There are many cross- streets in your model. A particular cross-street is made by two streets, one running in the North - South direction and another in the East - West direction. Each cross street is referred to in the following manner : If the 2nd street running in the North - South direction and 5th in the East - West direction meet at some crossing, then we will call this cross-street (2, 5).

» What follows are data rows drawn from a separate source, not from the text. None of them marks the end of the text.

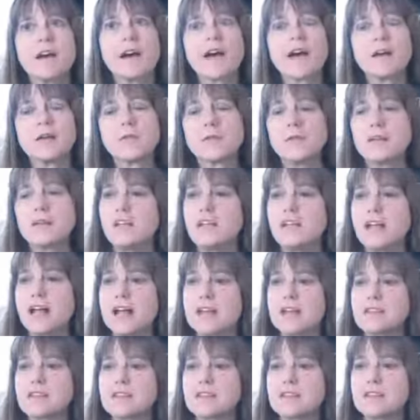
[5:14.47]
I
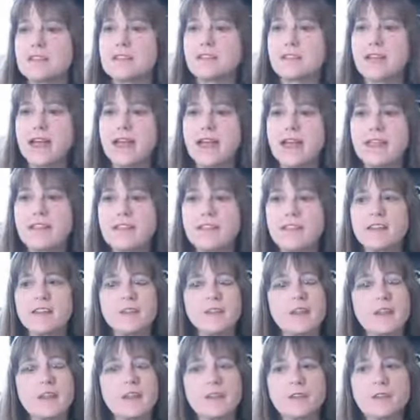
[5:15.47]
realized that
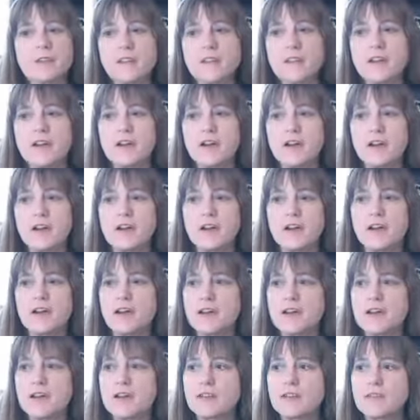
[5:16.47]
there
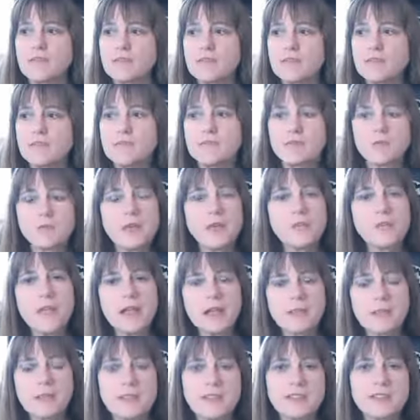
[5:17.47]
are three
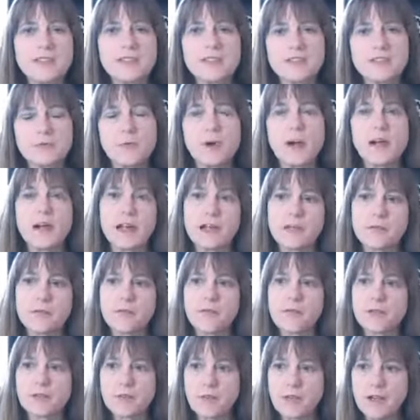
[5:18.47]
main reasons why
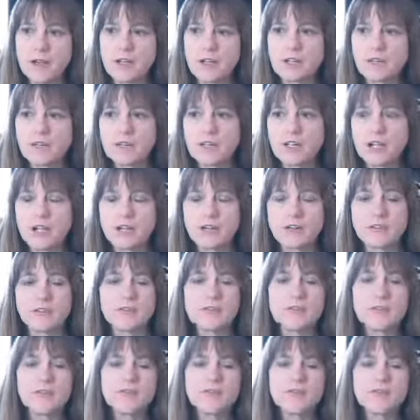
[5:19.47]
I'm running for Congress.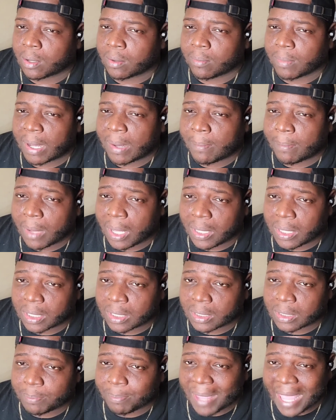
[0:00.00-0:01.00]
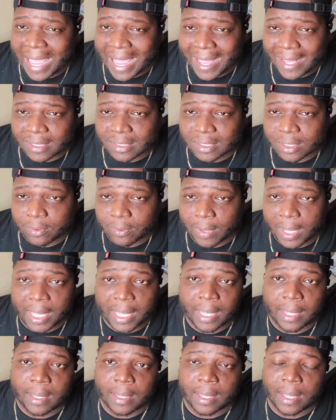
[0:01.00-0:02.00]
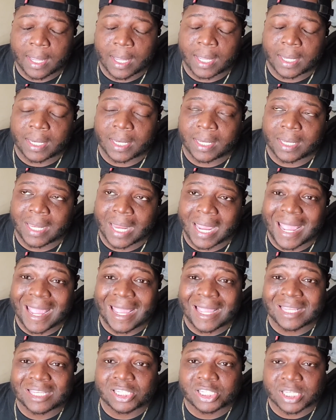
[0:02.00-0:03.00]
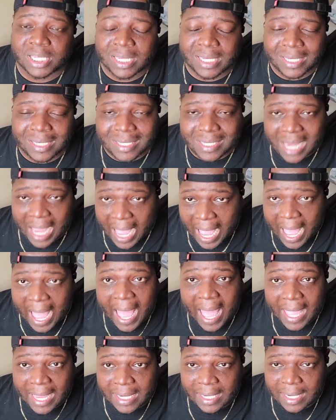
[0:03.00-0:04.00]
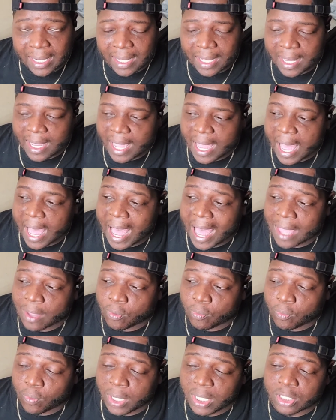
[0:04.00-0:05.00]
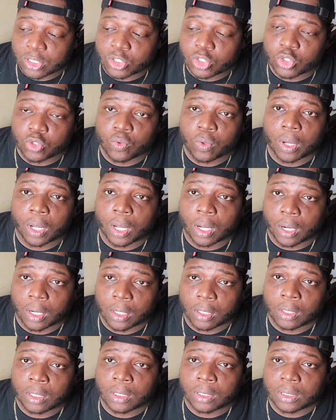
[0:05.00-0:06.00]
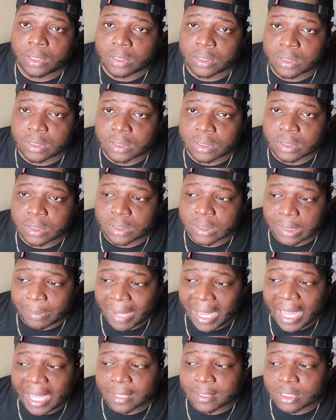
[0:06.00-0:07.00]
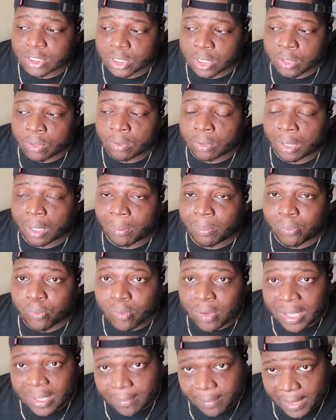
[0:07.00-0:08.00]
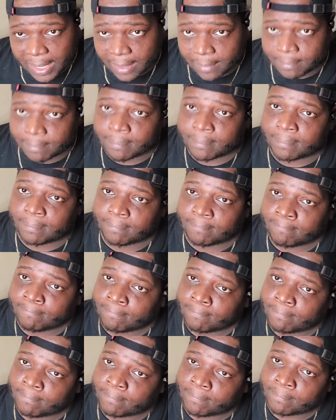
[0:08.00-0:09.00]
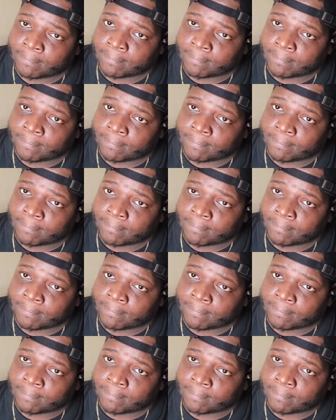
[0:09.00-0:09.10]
my mother passed away, and the day she died, I went to her Suboxone appointment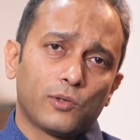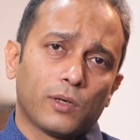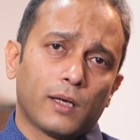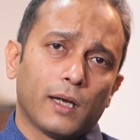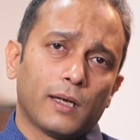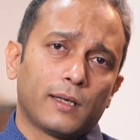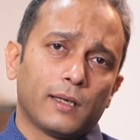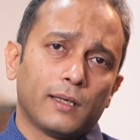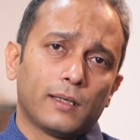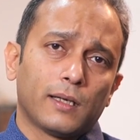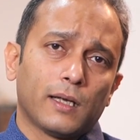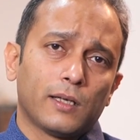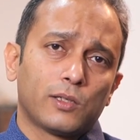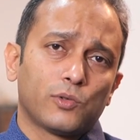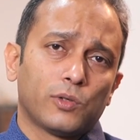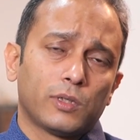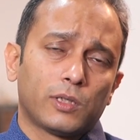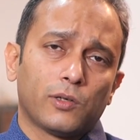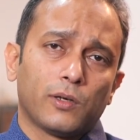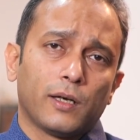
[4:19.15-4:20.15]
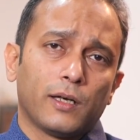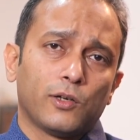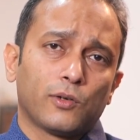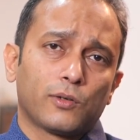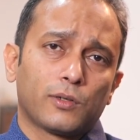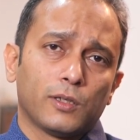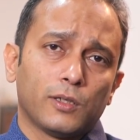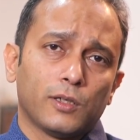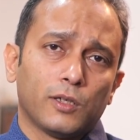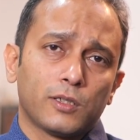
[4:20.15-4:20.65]
to get in touch with your
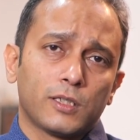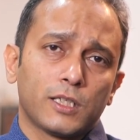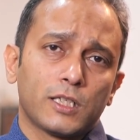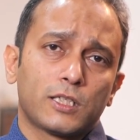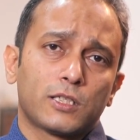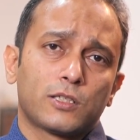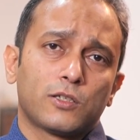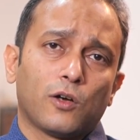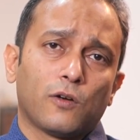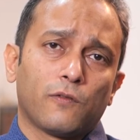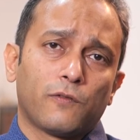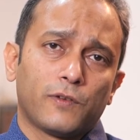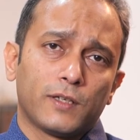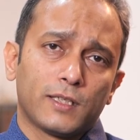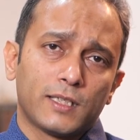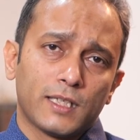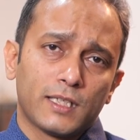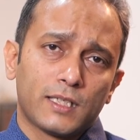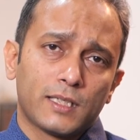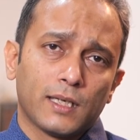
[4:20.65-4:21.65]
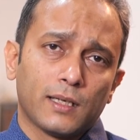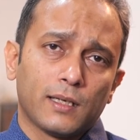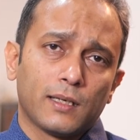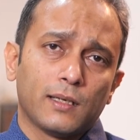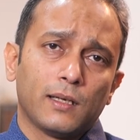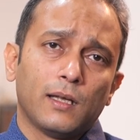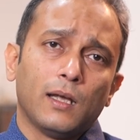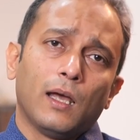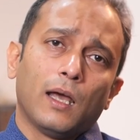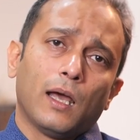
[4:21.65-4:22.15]
endocrinologist or physician,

Using this convention, find:

1. how many cross - streets can be referred to as (4, 3).
2. how many cross - streets can be referred to as (3, 4).

Solution:

As in the Model of the city plan in Fig-1, It is evident that

1. There is one and only one cross - streets which can be referred to as (4, 3)
2. There is one and only one cross - streets can be referred to as (3, 4).

Write the answer of each of the following questions:

1. What is the name of horizontal and the vertical lines drawn to determine the position of any point in the Cartesian plane?
2. What is the name of each part of the plane formed by these two lines?
3. Write the name of the point where these two lines intersect.

Solution:

1. \(x\)-Axis and \(y\)-Axis
2. Quadrants
3. Origin

See Fig.3.14, and write the following:

1. The coordinates of B.
2. The coordinates of C.
3. The point identified by the coordinates (–3, –5).
4. The point identified by the coordinates (2, – 4).
5. The abscissa of the point D.
6. The ordinate of the point H.
7. The coordinates of the point L.
8. The coordinates of the point M.

Solution:

1. The coordinates of B.\(\Rightarrow\)(-5,2)
2. The coordinates of C.\(\Rightarrow\)(5,-5)
3. The point identified by the coordinates (–3, –5).\(\Rightarrow\)E
4. The point identified by the coordinates (2, – 4).\(\Rightarrow\)G
5. The abscissa of the point D.\(\Rightarrow\)6
6. The ordinate of the point H.\(\Rightarrow\)-3
7. The coordinates of the point L.\(\Rightarrow\)(0,5)
8. The coordinates of the point M.\(\Rightarrow\)(-3,0)